Hg funds and allocation: An investment does not guarantee an investor access to any particular Hg underlying fund. Any investment allocation targets of the Sub-Fund set out herein, or within the Sub-Fund Supplement represent the overall approach to allocation only, the actual allocation of investment may materially differ at any time. As a result, the Sub-Fund may miss out on certain Hg underlying funds which may adversely affect returns of the Sub-Fund.

Concentration risk: The Sub-Fund's returns may be substantially affected by the unfavorable performance of a single portfolio company or single Hg underlying fund. In addition, the Hg underlying funds may invest exclusively or primarily in a particular asset type or category, which may reduce the overall diversification of the Sub-Fund's portfolio and increase risk.

Lack of liquidity: Hg underlying funds and their respective investments may from time to time become less liquid, leading to valuation losses on the investments making it difficult to acquire or dispose of them at prices the Investment Manager consider to be fair value. Liquidation of portions of the Sub-Fund’s portfolio under these circumstances could produce realised losses. The size of the Sub-Fund’s positions may magnify the effect of a decrease in market liquidity for such instruments. Settlement of transactions may be subject to delay and uncertainty. The Sub-Fund is generally expected to invest a substantial portion of its assets in illiquid fund interests in the underlying Hg funds. Currently, there is generally no public trading market for such interest and a disposal by the Sub-Fund of such interests on demand or at a time the Investment Manager does not consider to be suitable may adversely impact the Sub-Fund’s ability to realise such interests for their full value.

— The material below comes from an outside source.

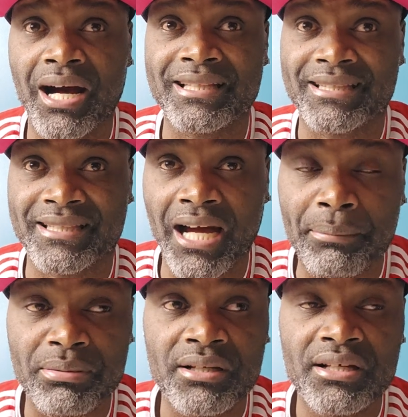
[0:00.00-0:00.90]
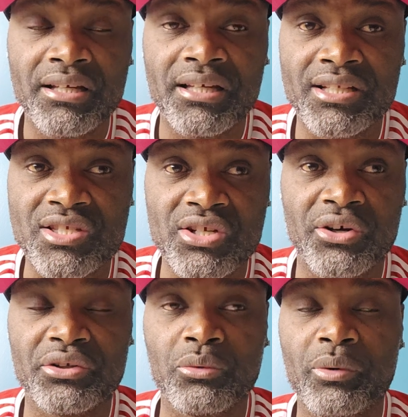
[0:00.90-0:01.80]
adapt in
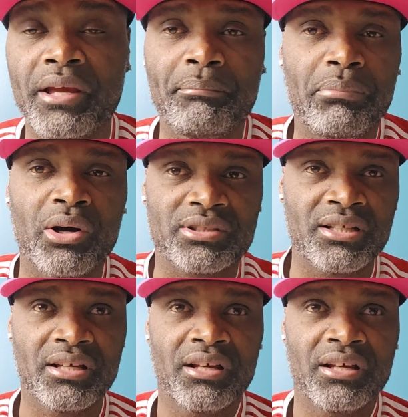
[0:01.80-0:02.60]
certain way, but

Leverage: The use of leverage magnifies both the favourable and unfavourable effects of price movements in the Sub-Fund's investments. The leveraged capital structures of such Hg underlying funds and their portfolio companies will increase their (and thus the Sub-Fund's) exposure to adverse economic factors such as rising interest rates, downturns in the economy or deterioration in the condition of the affected companies or their industries.

Fees: Investors shall be aware of the fact that the fees (subscription, redemption, management and others, if any) charged to the Sub-Fund by some investments may also provide for a performance based profit distribution or ‘carried interest’ to be distributed to affiliates of the Investment Manager and their officers, employees and partners and such fees and carried interest will have to be borne on a pro rata basis by a Sub-Fund in its capacity as an investor in such Alternative Investments, and that in consequence the net assets of a Sub-Fund will be affected. This may lead in respect of a Sub-Fund to a duplication of the fees and charges, as the Sub-Funds incur the fees and charges levied at each investment level.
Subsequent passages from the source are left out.